# [The problem]
In the entries below, begin at the line that has "[0:01.80-0:02.70]" and stop after the line that has "Transcript: is like"; output those lines exactly, leaving out pictures.

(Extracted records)
□ □ □ □ □
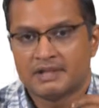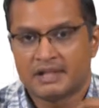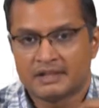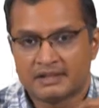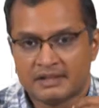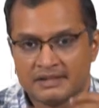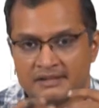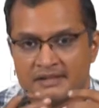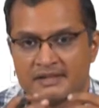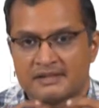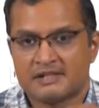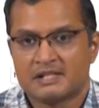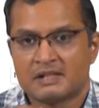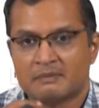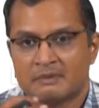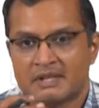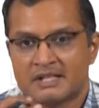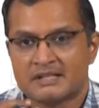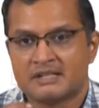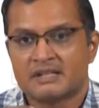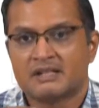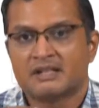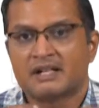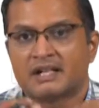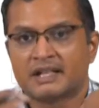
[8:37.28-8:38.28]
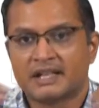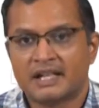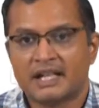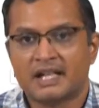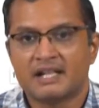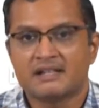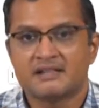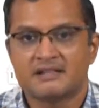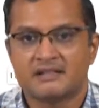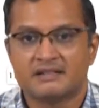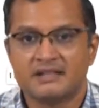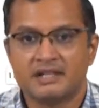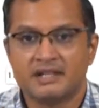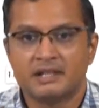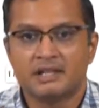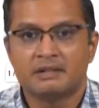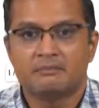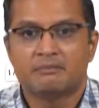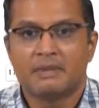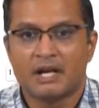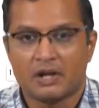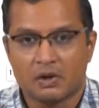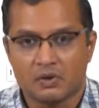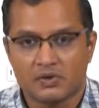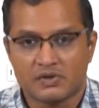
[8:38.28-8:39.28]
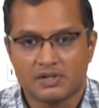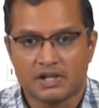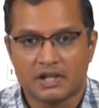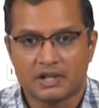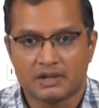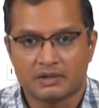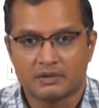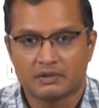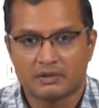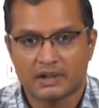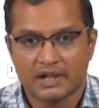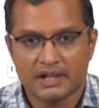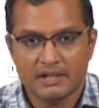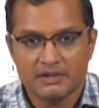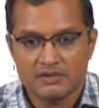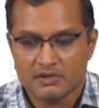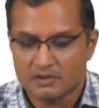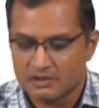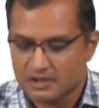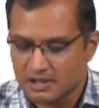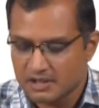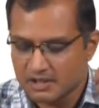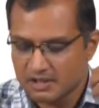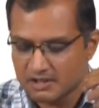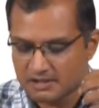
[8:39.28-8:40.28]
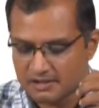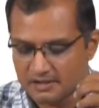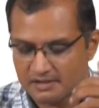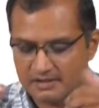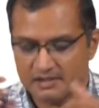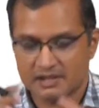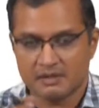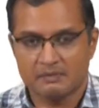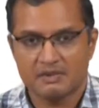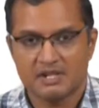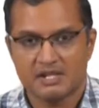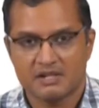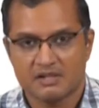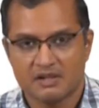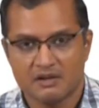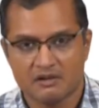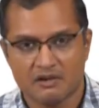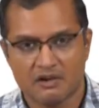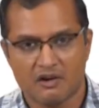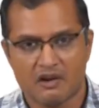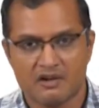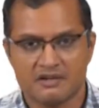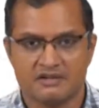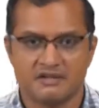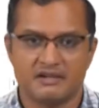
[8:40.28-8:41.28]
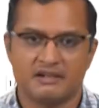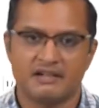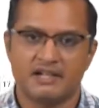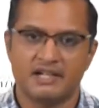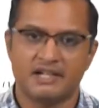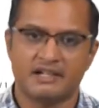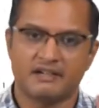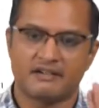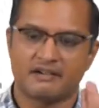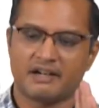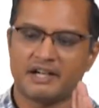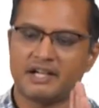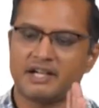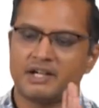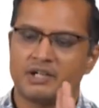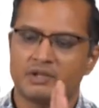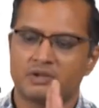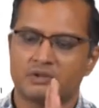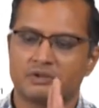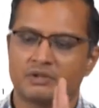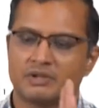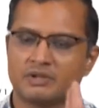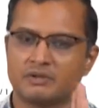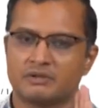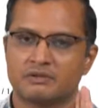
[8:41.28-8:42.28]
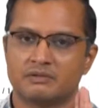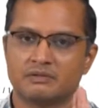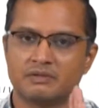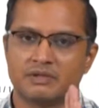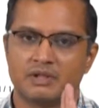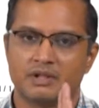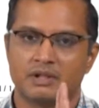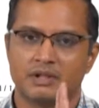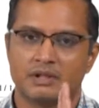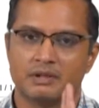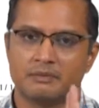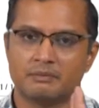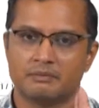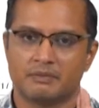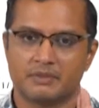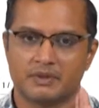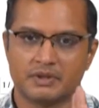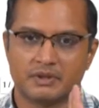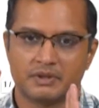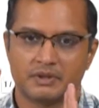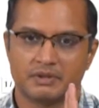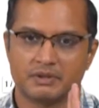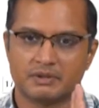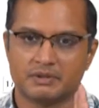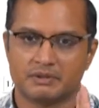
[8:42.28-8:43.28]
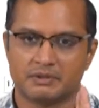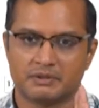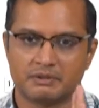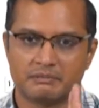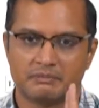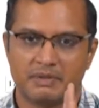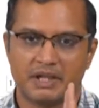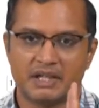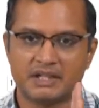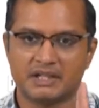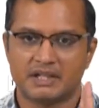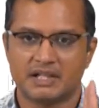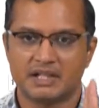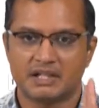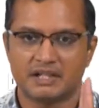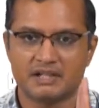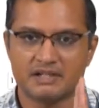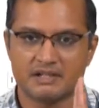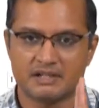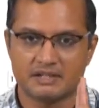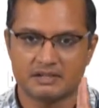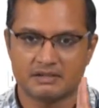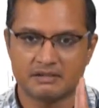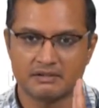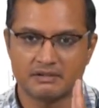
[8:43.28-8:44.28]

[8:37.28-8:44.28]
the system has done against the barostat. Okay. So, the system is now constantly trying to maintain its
□ □ □ □ □
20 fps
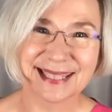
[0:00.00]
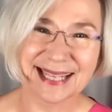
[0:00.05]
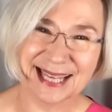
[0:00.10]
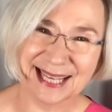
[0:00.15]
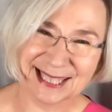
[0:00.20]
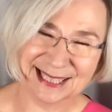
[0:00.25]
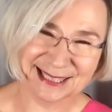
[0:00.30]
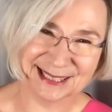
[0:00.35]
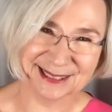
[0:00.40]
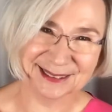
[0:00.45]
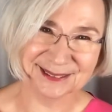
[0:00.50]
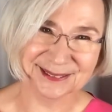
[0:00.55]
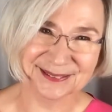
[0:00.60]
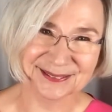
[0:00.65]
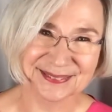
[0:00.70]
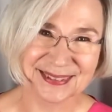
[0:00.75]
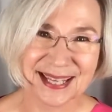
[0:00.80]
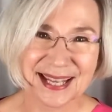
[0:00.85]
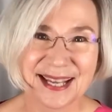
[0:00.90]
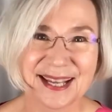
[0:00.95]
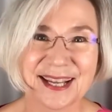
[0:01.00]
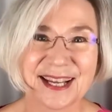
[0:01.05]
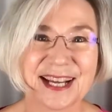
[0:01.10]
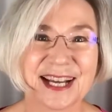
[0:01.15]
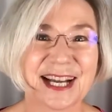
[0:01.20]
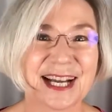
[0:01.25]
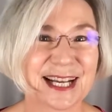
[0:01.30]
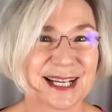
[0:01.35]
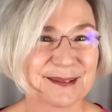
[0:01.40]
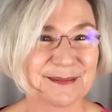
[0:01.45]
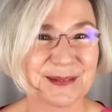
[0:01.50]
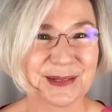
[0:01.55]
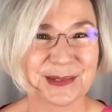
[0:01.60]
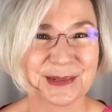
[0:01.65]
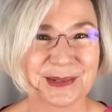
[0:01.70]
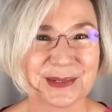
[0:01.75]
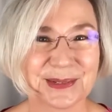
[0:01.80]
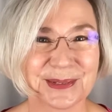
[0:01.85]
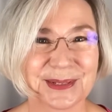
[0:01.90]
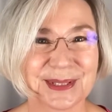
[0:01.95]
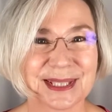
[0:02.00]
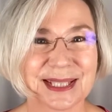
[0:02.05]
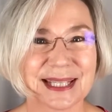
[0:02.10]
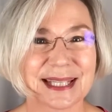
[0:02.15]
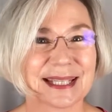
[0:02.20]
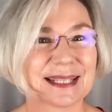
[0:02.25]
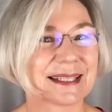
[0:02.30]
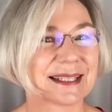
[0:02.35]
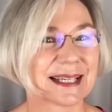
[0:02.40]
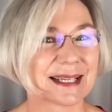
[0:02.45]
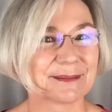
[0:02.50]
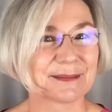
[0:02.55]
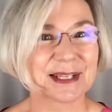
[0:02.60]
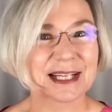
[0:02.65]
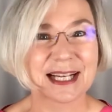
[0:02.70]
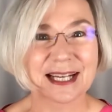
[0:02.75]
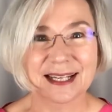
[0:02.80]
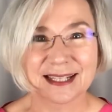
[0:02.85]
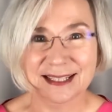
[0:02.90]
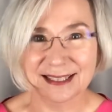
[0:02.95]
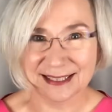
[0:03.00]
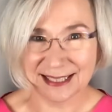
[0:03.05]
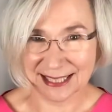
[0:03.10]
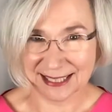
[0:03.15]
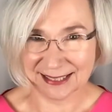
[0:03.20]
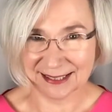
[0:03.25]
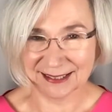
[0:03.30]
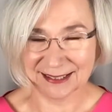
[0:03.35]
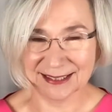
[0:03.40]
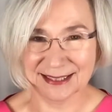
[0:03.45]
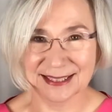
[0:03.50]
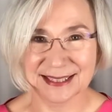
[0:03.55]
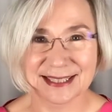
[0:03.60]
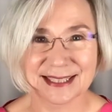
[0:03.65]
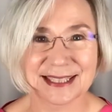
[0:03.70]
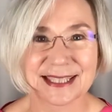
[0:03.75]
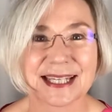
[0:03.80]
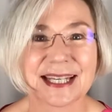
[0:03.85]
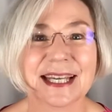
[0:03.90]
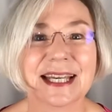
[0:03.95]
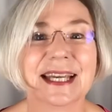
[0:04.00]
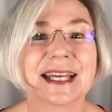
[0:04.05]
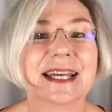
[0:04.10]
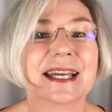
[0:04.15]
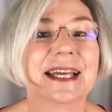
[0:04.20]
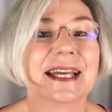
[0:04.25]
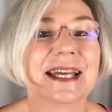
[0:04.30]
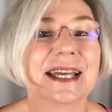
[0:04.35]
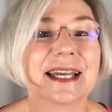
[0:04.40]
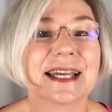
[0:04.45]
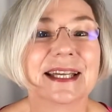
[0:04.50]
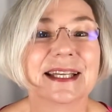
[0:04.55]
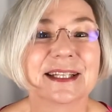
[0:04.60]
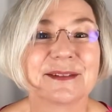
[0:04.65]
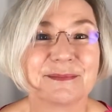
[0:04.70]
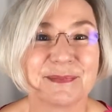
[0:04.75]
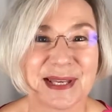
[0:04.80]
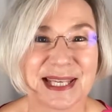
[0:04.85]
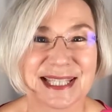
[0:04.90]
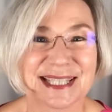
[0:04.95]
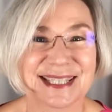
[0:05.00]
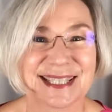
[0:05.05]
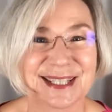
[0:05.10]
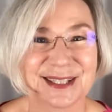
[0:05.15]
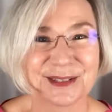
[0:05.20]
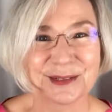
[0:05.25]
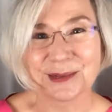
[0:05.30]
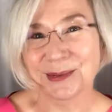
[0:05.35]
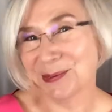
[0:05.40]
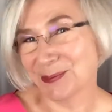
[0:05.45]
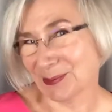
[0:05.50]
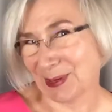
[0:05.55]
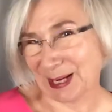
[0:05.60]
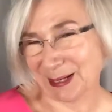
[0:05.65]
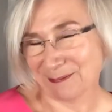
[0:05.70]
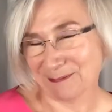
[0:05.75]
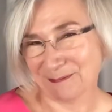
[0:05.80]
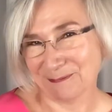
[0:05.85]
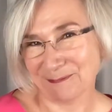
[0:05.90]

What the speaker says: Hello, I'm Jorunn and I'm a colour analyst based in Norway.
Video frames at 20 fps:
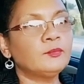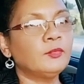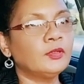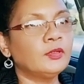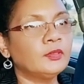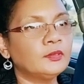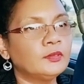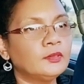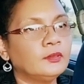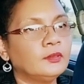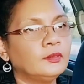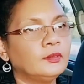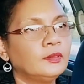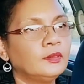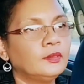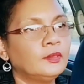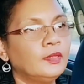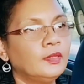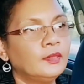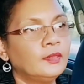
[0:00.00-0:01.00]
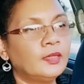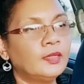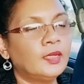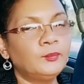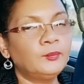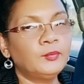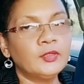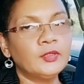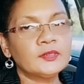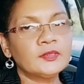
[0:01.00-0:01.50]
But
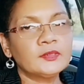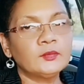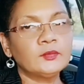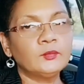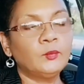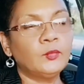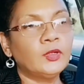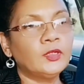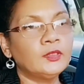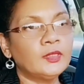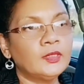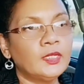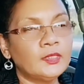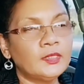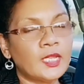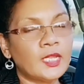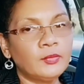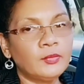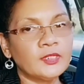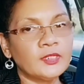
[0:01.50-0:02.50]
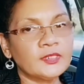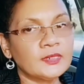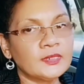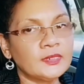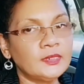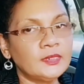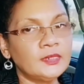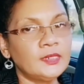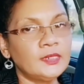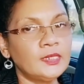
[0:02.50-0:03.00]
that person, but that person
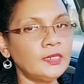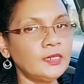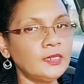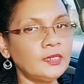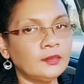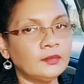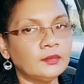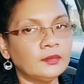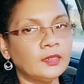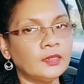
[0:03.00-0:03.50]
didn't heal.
□ □ □ □ □
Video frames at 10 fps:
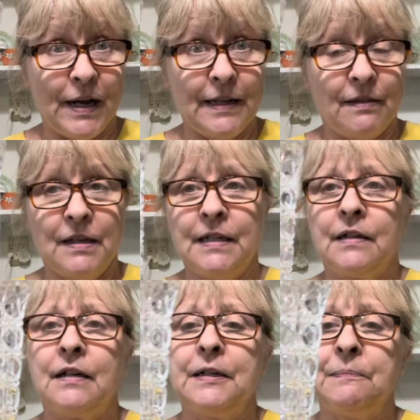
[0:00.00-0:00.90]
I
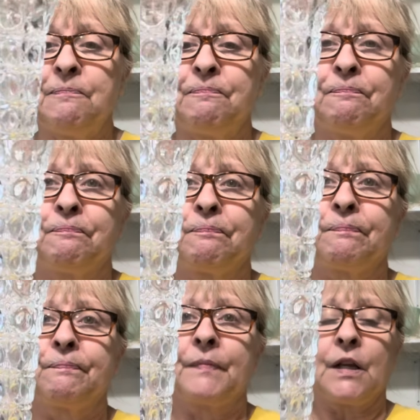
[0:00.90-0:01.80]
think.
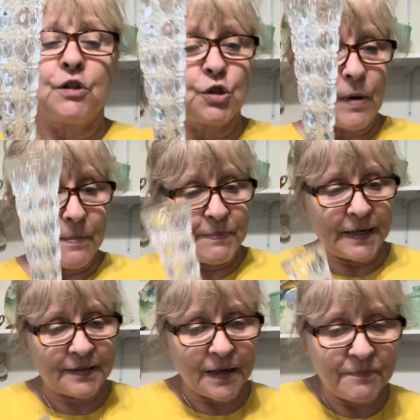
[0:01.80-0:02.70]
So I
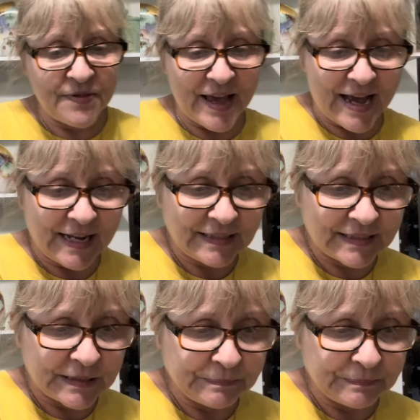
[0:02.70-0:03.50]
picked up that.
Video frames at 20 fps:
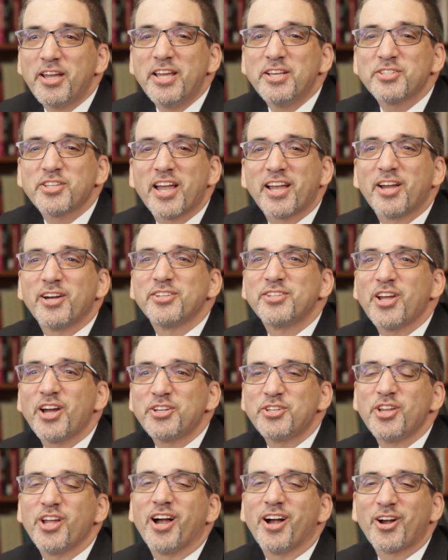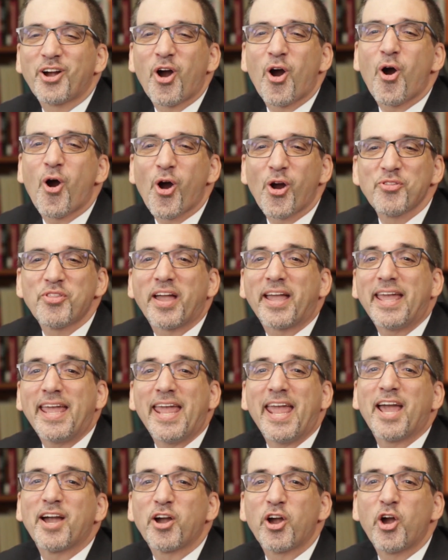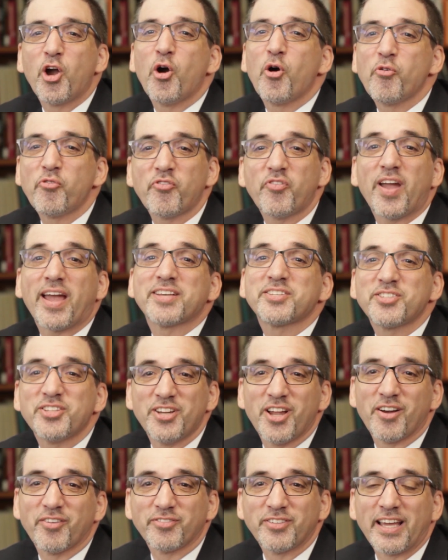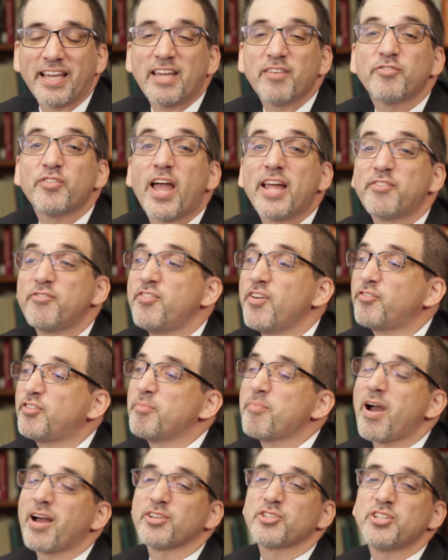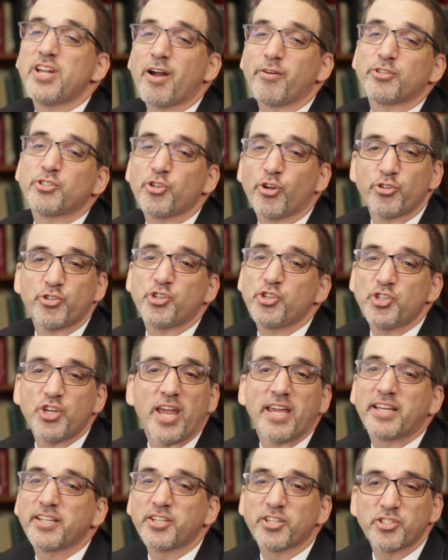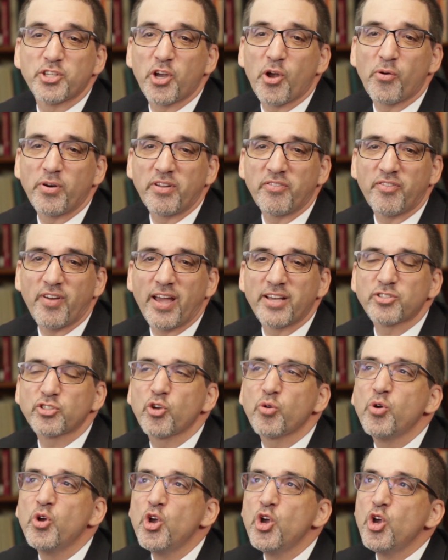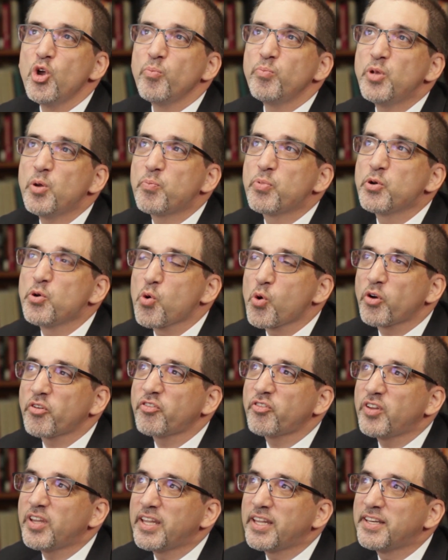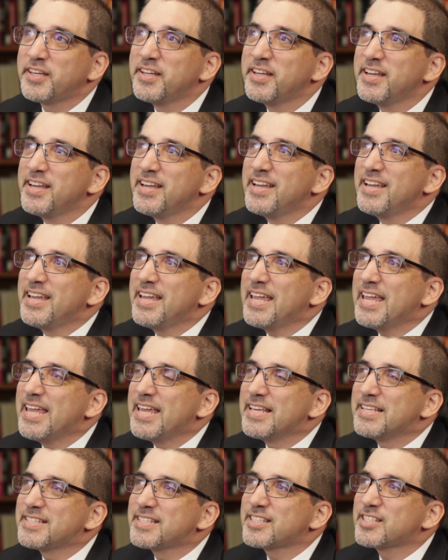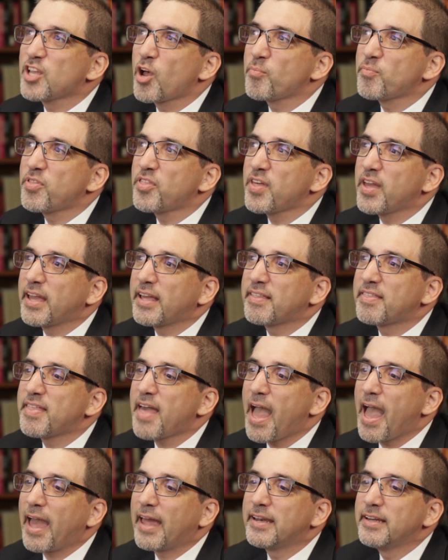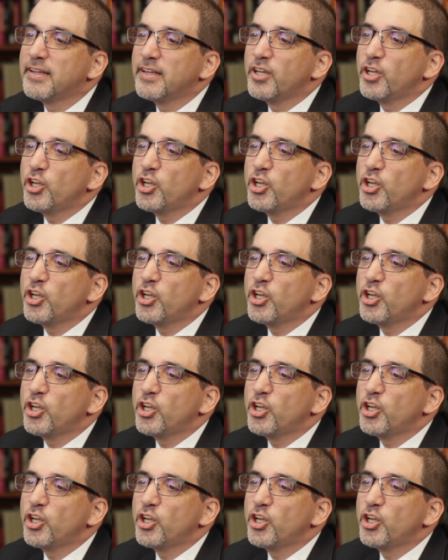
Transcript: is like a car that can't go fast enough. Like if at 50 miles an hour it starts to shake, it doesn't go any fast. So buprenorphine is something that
□ □ □ □ □
# [Task solution]
[0:01.80-0:02.70]
So I
[0:02.70-0:03.50]
picked up that.
Video frames at 20 fps:
Transcript: is like a car that can't go fast enough. Like if at 50 miles an hour it starts to shake, it doesn't go any fast. So buprenorphine is something that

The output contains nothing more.